Deputados franceses dão aprovação final à reforma da previdência

Image caption Novos protestos contra a reforma devem acontecer na quinta-feira

Na véspera de mais um dia de greves e passeatas na França, os deputados do país aprovaram definitivamente, nesta quarta-feira, a reforma da previdência, que aumenta a idade mínima para aposentadoria de 60 para 62 anos.

O texto foi aprovado por 336 votos a favor e 233 contra. Na prática, a votação final abre caminho para a promulgação da lei pelo presidente Nicolas Sarkozy.

Mas a promulgação, prevista no dia 15 de novembro, poderá ser adiada, já que o Partido Socialista declarou que vai continuar a batalha e irá solicitar uma análise do Conselho Constitucional sobre a reforma.

Apesar do nome, o Conselho Constitucional não é uma corte suprema nem uma instância da Justiça francesa. A instituição dispõe do prazo de até um mês para se pronunciar e suas conclusões são normalmente respeitadas pelos poderes públicos.

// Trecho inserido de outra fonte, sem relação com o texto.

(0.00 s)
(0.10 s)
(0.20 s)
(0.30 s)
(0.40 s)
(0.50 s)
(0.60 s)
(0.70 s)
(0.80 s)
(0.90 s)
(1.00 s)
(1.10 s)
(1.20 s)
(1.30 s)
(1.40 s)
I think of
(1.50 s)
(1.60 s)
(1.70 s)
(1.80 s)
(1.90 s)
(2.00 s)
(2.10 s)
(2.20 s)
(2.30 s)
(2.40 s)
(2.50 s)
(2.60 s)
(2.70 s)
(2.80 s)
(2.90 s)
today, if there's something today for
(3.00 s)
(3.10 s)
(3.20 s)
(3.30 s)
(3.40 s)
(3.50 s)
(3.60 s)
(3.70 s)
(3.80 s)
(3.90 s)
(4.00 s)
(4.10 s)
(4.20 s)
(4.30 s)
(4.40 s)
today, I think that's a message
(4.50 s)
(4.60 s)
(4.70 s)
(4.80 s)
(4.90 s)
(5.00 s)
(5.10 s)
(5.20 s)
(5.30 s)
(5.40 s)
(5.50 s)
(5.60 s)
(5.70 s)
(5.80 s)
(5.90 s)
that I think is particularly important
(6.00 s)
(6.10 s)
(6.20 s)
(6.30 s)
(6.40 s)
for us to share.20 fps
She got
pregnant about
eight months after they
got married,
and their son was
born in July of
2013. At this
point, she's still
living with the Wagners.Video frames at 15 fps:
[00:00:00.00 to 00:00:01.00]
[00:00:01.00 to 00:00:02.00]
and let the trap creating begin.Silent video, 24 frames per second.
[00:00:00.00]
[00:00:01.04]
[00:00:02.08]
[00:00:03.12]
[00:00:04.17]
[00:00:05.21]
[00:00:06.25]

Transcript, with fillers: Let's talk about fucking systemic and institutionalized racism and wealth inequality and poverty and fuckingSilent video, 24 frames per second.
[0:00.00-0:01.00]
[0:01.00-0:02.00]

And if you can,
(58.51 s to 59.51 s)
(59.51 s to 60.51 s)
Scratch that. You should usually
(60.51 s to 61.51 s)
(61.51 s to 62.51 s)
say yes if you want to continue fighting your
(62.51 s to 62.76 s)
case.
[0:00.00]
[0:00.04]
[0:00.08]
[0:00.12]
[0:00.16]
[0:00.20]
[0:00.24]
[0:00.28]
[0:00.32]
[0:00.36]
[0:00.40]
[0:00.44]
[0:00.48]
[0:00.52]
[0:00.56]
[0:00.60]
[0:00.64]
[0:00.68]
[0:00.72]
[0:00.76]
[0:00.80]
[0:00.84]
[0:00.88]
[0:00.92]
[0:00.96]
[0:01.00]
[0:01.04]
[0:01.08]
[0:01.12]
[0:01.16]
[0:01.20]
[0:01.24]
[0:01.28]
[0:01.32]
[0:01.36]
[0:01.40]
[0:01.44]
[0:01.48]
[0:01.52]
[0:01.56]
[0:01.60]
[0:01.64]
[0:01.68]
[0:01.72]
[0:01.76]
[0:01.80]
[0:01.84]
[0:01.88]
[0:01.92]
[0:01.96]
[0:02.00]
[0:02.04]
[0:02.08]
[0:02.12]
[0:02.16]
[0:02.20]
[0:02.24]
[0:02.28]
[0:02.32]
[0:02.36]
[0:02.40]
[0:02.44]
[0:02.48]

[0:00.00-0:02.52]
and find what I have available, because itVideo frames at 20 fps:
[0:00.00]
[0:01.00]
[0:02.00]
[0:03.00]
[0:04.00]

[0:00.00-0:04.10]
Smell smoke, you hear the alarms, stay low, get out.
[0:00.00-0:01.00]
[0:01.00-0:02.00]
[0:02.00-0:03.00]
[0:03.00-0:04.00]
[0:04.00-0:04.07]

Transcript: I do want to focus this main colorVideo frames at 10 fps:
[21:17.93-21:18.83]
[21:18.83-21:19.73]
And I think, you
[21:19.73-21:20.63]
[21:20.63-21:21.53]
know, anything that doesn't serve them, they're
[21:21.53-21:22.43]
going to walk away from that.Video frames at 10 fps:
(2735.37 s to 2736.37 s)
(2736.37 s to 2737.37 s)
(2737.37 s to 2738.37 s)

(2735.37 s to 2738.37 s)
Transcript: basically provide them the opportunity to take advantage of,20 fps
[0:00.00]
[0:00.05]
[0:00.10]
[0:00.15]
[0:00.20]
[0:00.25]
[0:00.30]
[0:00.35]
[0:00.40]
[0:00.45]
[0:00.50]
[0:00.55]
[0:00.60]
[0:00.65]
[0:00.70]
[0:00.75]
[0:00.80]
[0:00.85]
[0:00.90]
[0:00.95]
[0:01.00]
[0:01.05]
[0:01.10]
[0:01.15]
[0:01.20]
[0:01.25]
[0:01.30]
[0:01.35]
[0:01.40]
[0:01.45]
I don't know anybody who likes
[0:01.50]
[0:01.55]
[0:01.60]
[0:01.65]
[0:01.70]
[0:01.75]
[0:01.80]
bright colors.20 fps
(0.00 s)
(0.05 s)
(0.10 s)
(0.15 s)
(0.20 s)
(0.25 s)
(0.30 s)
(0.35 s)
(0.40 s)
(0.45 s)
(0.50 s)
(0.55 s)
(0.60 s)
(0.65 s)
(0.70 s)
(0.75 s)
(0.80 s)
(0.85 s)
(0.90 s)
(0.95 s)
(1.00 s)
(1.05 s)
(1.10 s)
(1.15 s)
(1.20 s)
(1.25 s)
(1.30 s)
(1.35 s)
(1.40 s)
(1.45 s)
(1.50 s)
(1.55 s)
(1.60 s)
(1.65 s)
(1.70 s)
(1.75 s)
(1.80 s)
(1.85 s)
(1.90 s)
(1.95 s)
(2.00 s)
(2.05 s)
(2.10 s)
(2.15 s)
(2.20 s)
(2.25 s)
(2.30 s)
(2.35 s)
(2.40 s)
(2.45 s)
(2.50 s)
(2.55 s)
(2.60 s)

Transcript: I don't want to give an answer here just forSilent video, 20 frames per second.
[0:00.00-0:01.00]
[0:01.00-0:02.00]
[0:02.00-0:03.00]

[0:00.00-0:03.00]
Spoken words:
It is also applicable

Representantes socialistas reconhecem, no entanto, que apesar de considerarem a reforma da previdência injusta, isso não significa que o texto seja inconstitucional.

O chamado voto solene da Câmara dos deputados nesta quarta-feira era a última etapa da tramitação parlamentar da proposta.

Na terça-feira, o Senado também já havia aprovado a versão definitiva da reforma, após uma comissão mista ter harmonizado, na véspera, os textos votados em cada uma das duas casas.

O governo francês espera, com a votação definitiva, pôr fim aos protestos e greves que atingem a França há vários dias. A presidência tem se mantido discreta e prefere dizer que não houve vencedores nem ganhadores nessa queda de braço com os sindicatos.

Manifestações continuam

Na quinta-feira haverá uma nova jornada de greves e protestos, a sétima desde setembro, mas a mobilização social contra a reforma já começou a perder força nesta semana.

Ainda existem, no entanto, focos de contestação, com greves, bloqueios de estradas e de atividades em diferentes partes do país.

Nesta quarta-feira, os trabalhadores de mais duas refinarias retornaram às atividades, somando-se as cinco outras que voltaram a funcionar nesta semana de um total de 12 no país.

Mas a retomada efetiva da produção de combustíveis nas duas refinarias que voltaram à ativa nesta quarta ainda levará dias. Elas dependem do fornecimento de petróleo bruto, comprometido pelo bloqueio dos terminais petrolíferos de Havre e de Fos-Lavéra.

Cerca de 20% dos postos de gasolina do país ainda enfrentam problemas de abastecimento, principalmente no sudoeste da França e na capital e seus arredores.

A participação dos manifestantes nas passeatas previstas em todo o país nesta quinta-feira, período de férias escolares, será determinante para medir a mobilização dos franceses contra a reforma.

Sindicatos apresentaram notificações de greve nos transportes urbanos em 29 cidades na quinta-feira, número inferior ao dos protestos anteriores.

No aeroporto de Orly, nos arredores de Paris, a previsão é de cancelamento de 50% dos voos na quinta-feira. Nos demais aeroportos do país, 30% dos voos devem ser cancelados.

Os sindicatos já convocaram uma nova jornada de manifestações em 6 de novembro.